INSTRUCTIONS TO FOLLOW >> Beneath this instruction is a block of data; output from it exactly the lines that run from the one containing "(1.04 s to 2.08 s)" through the one containing "(11.46 s to 12.00 s)", inclusive.

RECORDS SUPPLIED: Begin

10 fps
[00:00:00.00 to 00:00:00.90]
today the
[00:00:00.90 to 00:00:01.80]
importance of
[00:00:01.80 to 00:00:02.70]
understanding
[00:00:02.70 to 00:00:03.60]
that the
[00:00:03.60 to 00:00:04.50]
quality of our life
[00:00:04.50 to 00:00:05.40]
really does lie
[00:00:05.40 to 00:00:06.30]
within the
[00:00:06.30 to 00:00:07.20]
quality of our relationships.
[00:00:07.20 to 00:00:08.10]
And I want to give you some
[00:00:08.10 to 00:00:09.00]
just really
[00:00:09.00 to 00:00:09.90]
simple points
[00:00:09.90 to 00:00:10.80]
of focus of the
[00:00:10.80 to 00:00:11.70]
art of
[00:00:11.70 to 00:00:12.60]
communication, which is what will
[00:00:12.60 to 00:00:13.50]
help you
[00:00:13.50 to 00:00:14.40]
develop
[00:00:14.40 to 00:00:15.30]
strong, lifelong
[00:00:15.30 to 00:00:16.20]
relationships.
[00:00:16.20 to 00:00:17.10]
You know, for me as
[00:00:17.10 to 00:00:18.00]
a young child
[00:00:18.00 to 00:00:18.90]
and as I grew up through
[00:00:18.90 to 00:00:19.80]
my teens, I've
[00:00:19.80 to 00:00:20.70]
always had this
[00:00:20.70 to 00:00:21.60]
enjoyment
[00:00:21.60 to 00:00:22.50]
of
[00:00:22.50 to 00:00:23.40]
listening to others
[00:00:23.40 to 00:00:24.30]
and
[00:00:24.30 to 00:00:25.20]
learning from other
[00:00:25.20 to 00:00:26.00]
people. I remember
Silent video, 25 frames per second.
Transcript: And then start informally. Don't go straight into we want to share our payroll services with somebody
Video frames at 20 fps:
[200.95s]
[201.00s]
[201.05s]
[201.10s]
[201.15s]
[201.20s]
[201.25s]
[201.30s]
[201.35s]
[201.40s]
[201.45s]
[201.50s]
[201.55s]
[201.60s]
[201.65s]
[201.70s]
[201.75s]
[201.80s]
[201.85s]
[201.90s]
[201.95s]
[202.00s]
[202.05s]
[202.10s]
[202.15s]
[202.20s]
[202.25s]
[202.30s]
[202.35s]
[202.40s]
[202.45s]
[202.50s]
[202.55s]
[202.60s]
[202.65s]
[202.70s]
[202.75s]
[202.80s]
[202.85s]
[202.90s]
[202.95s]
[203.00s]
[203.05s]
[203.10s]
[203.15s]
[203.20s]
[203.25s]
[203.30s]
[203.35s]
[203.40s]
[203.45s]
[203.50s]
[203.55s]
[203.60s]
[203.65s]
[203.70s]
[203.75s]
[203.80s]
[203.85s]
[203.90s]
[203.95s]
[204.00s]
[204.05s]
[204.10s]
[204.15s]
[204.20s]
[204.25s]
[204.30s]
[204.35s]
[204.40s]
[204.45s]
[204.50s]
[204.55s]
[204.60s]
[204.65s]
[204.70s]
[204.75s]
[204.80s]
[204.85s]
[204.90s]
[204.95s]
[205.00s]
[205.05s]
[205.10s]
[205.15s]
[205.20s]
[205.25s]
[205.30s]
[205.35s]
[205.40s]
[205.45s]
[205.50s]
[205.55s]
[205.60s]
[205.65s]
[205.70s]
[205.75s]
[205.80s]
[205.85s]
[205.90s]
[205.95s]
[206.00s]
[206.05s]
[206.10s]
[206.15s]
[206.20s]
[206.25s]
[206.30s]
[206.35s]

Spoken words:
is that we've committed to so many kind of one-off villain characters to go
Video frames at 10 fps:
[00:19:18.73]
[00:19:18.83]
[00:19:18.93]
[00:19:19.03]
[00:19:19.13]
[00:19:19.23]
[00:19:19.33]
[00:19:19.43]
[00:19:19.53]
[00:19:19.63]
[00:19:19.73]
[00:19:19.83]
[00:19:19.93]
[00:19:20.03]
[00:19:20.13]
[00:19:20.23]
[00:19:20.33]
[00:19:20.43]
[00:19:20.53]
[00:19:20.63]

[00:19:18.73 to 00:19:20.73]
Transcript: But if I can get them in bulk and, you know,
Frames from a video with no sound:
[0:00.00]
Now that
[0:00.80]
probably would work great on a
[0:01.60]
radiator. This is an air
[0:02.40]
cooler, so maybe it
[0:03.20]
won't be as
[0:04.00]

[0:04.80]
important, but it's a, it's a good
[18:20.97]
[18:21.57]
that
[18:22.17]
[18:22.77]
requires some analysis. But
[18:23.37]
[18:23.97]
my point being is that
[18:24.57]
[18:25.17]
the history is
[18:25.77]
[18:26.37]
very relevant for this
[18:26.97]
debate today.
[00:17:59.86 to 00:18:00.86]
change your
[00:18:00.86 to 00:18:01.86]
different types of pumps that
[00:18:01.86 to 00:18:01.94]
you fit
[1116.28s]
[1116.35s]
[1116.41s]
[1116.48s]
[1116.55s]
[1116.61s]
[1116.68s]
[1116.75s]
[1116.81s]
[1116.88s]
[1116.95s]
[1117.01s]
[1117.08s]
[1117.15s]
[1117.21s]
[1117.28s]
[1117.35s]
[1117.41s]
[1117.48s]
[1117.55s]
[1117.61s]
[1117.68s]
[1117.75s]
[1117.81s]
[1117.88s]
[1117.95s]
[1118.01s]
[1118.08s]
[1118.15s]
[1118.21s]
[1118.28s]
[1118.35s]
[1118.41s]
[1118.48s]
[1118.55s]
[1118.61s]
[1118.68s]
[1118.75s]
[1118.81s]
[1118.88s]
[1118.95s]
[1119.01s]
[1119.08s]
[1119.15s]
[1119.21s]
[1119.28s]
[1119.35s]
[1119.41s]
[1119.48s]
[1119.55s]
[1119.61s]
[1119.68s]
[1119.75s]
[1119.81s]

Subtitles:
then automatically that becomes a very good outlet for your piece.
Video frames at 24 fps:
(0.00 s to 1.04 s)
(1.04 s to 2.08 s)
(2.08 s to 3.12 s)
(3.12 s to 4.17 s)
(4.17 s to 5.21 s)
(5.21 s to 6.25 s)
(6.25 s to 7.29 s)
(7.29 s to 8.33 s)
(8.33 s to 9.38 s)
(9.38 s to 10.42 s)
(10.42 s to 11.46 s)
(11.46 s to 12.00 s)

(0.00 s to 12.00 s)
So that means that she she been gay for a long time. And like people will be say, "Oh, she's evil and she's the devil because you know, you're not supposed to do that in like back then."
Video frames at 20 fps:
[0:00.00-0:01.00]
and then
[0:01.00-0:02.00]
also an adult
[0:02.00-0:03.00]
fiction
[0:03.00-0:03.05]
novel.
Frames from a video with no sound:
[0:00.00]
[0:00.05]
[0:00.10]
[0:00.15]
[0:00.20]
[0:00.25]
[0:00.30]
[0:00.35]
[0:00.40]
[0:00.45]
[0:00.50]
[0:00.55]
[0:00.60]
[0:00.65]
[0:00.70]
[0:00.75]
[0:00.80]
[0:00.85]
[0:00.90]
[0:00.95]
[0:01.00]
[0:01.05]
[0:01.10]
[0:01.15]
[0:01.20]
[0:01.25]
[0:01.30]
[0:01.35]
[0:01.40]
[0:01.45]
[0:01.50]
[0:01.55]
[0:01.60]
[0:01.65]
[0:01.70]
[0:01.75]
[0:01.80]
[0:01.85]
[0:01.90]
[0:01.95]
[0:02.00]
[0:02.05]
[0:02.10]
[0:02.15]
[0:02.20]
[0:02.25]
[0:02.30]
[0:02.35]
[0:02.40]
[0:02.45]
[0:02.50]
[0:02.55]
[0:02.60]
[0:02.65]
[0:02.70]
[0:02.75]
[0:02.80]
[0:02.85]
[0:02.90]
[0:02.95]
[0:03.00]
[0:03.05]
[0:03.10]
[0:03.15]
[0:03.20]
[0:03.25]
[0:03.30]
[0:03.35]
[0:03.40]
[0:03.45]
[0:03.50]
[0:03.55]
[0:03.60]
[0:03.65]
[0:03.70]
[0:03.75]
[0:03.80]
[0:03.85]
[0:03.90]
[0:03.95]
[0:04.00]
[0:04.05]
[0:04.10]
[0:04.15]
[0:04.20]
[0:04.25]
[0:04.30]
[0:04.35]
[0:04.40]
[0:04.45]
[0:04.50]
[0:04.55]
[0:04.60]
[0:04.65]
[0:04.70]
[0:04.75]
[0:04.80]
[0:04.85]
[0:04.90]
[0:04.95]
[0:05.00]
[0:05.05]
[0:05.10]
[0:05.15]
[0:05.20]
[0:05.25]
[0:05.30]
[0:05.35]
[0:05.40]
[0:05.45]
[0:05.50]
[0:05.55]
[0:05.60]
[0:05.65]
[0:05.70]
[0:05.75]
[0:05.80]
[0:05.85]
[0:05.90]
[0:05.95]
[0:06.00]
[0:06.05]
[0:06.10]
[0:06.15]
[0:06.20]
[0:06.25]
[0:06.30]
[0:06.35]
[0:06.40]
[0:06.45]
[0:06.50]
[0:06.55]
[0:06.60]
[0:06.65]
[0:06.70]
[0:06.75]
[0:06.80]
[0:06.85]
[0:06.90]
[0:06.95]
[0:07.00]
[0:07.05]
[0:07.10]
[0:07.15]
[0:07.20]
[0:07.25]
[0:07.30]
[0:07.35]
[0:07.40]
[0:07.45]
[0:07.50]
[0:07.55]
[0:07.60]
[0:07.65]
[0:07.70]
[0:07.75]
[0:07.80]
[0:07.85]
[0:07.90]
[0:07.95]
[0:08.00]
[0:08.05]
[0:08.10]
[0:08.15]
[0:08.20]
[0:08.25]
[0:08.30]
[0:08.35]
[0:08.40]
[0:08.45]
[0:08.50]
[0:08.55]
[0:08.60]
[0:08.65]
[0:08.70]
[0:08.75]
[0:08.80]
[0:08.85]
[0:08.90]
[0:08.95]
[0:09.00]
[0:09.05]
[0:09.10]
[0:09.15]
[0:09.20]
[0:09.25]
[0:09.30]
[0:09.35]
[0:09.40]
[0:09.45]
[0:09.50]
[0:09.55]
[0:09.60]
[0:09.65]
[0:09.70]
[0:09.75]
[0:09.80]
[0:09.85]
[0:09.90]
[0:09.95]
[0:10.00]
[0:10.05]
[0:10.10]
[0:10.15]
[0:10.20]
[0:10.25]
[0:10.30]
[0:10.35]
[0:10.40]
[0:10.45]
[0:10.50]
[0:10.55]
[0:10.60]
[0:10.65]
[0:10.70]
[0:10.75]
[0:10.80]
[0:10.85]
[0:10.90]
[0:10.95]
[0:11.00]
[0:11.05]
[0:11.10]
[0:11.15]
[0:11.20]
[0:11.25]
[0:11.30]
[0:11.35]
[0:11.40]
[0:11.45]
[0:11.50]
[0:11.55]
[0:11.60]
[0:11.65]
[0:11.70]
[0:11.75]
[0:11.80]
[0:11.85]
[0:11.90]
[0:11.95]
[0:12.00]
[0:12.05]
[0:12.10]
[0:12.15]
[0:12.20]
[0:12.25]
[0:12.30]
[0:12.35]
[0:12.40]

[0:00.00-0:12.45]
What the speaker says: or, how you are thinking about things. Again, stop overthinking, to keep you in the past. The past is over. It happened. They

RECORDS SUPPLIED: End

THE ANSWER >>
(1.04 s to 2.08 s)
(2.08 s to 3.12 s)
(3.12 s to 4.17 s)
(4.17 s to 5.21 s)
(5.21 s to 6.25 s)
(6.25 s to 7.29 s)
(7.29 s to 8.33 s)
(8.33 s to 9.38 s)
(9.38 s to 10.42 s)
(10.42 s to 11.46 s)
(11.46 s to 12.00 s)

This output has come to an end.